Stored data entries
╔══

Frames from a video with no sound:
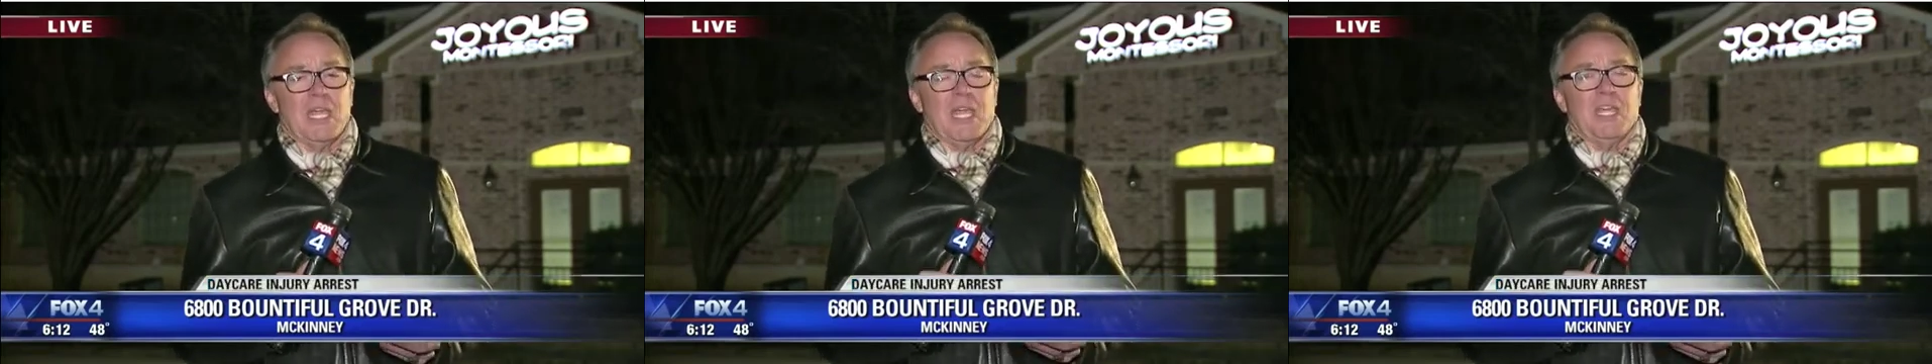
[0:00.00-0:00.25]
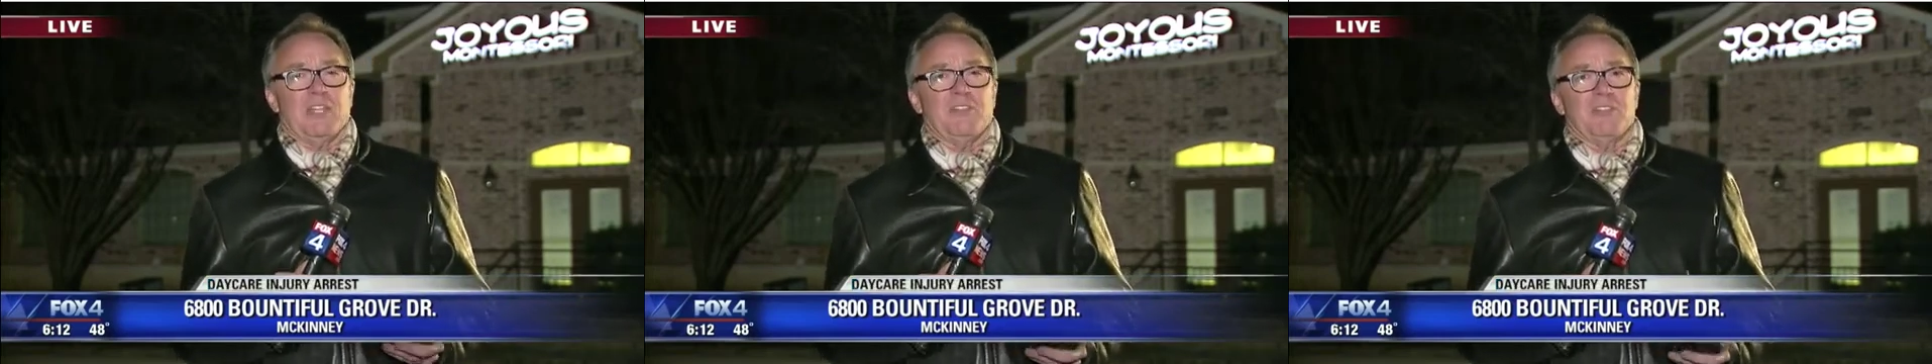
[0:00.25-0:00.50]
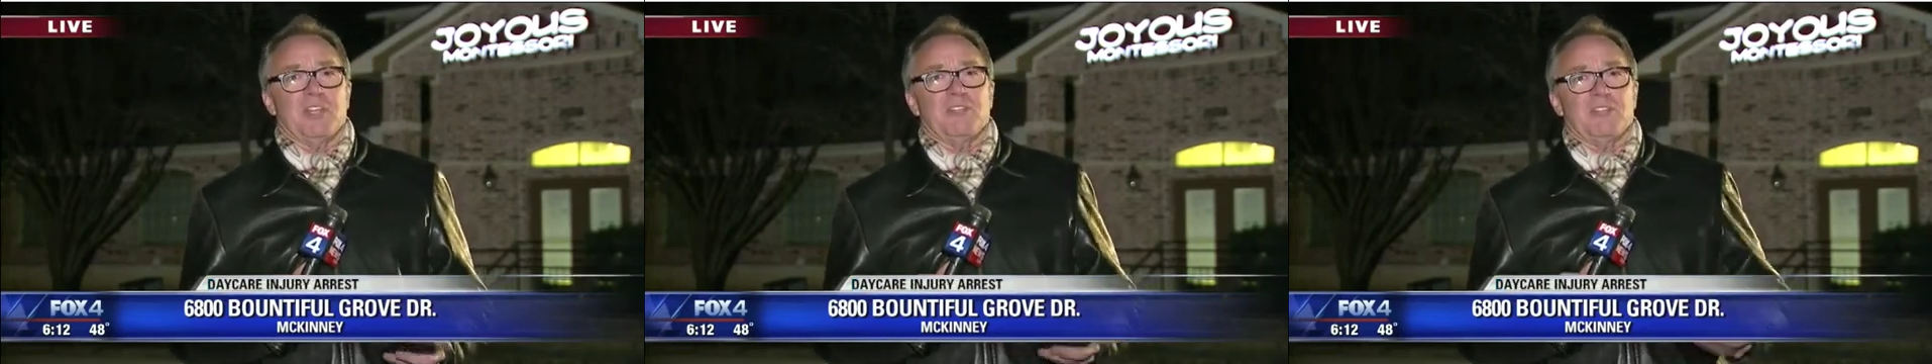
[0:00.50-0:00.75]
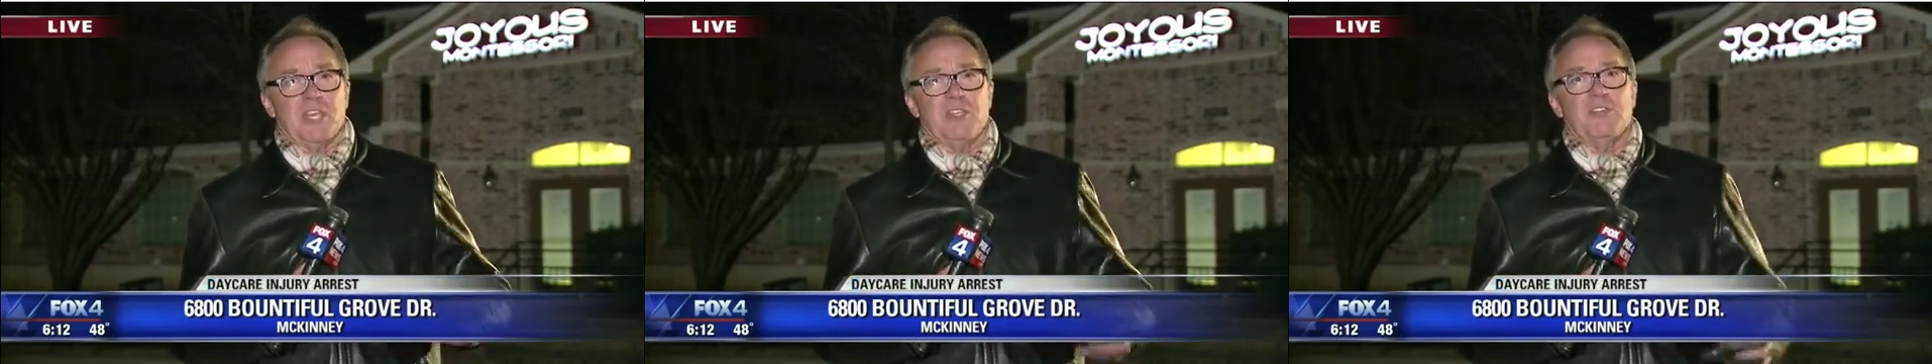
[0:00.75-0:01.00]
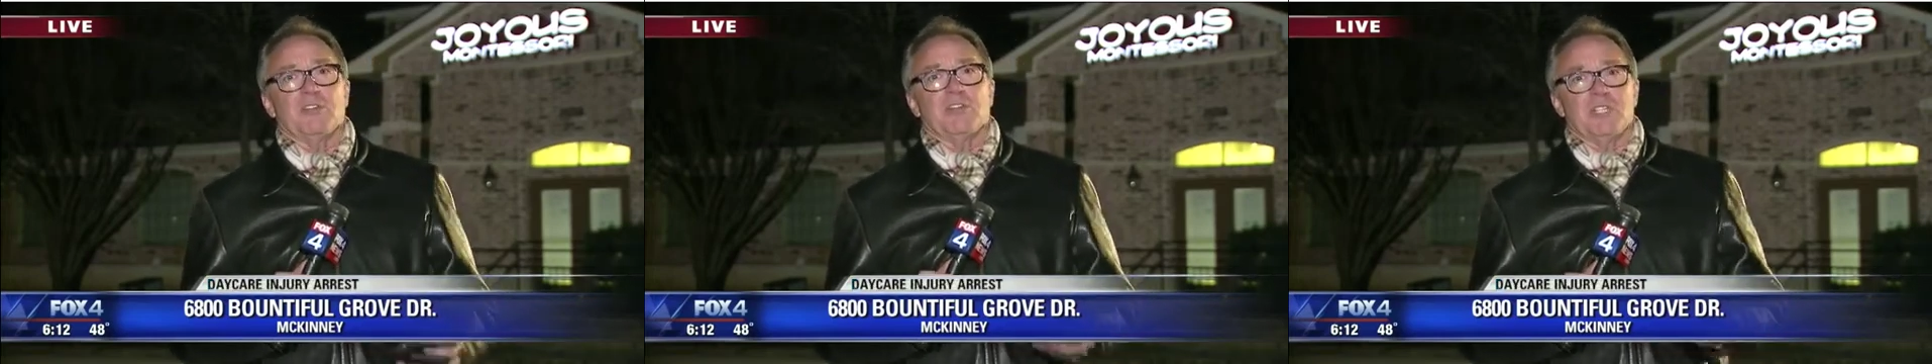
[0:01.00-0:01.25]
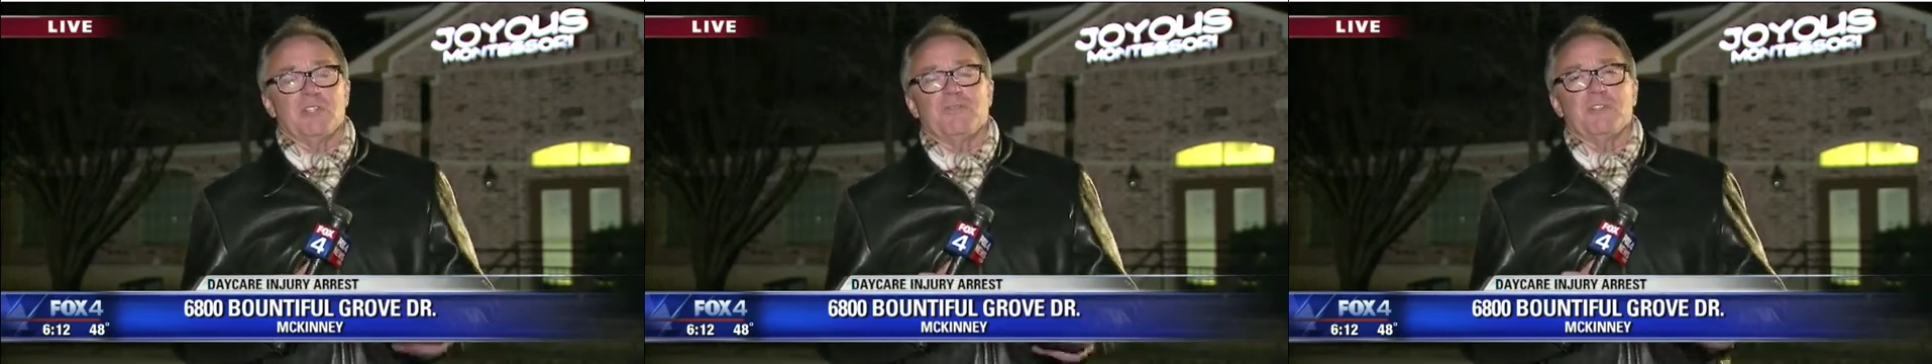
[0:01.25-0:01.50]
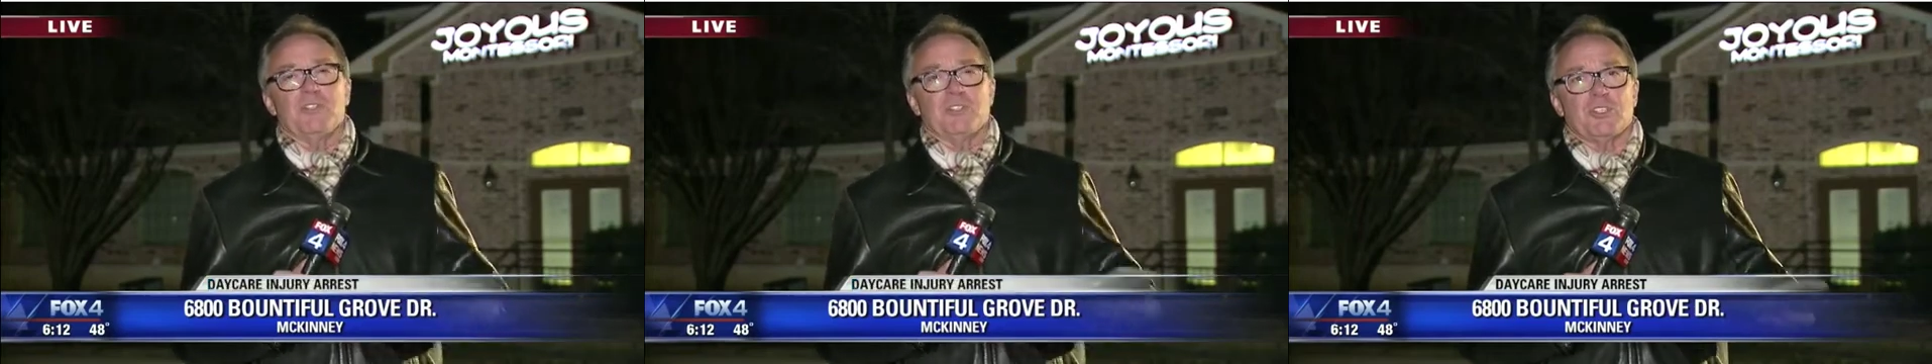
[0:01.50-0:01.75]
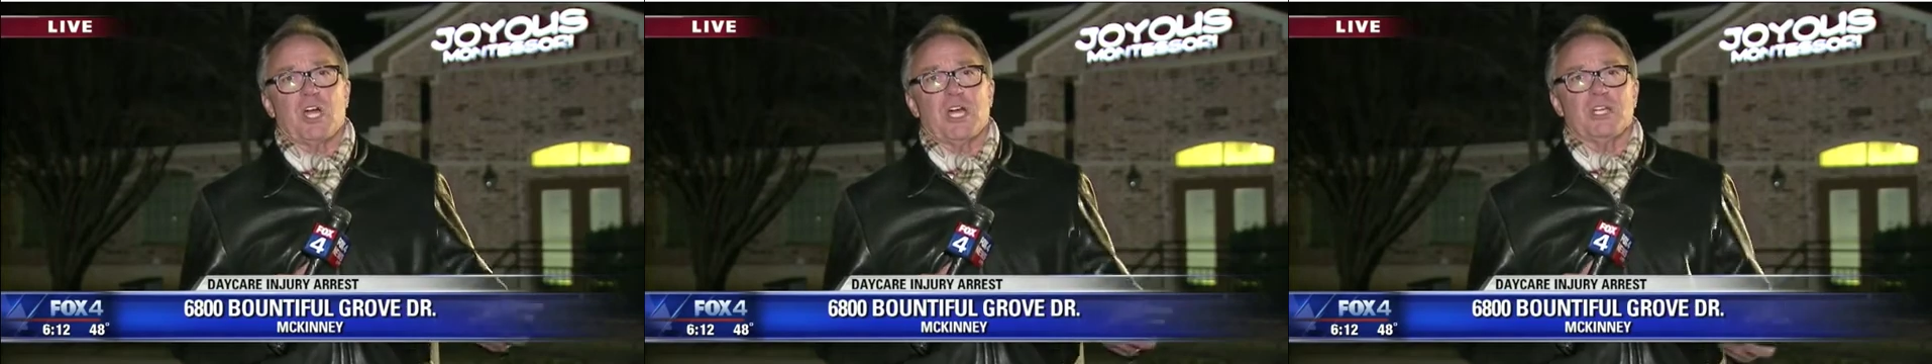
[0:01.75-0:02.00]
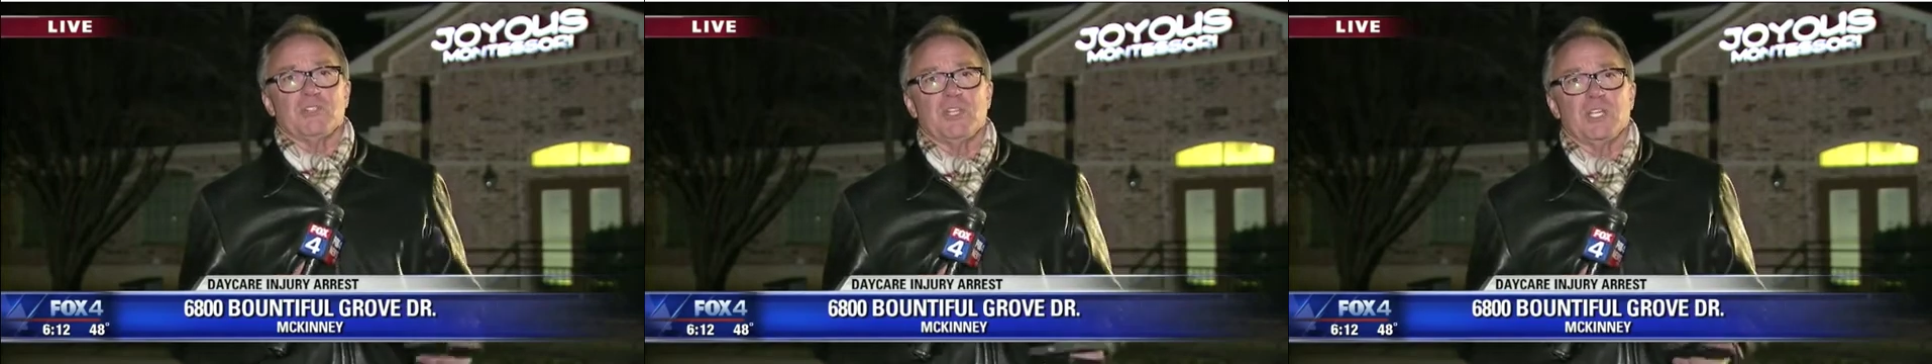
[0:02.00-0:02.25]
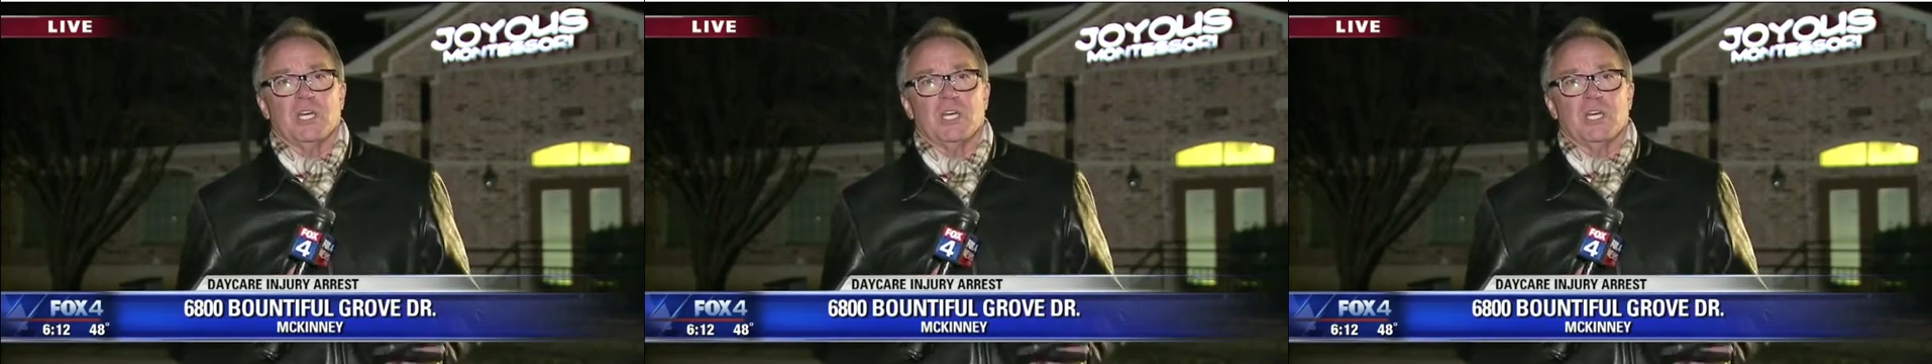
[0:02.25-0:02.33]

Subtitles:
and said, take your infant child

╚══

> **Assignment**: Output only the lines from the start of the data through the line that holds "[0:02.25-0:02.33]". Keep them exact and leave the pictures out.

> **Response box**:
Frames from a video with no sound:
[0:00.00-0:00.25]
[0:00.25-0:00.50]
[0:00.50-0:00.75]
[0:00.75-0:01.00]
[0:01.00-0:01.25]
[0:01.25-0:01.50]
[0:01.50-0:01.75]
[0:01.75-0:02.00]
[0:02.00-0:02.25]
[0:02.25-0:02.33]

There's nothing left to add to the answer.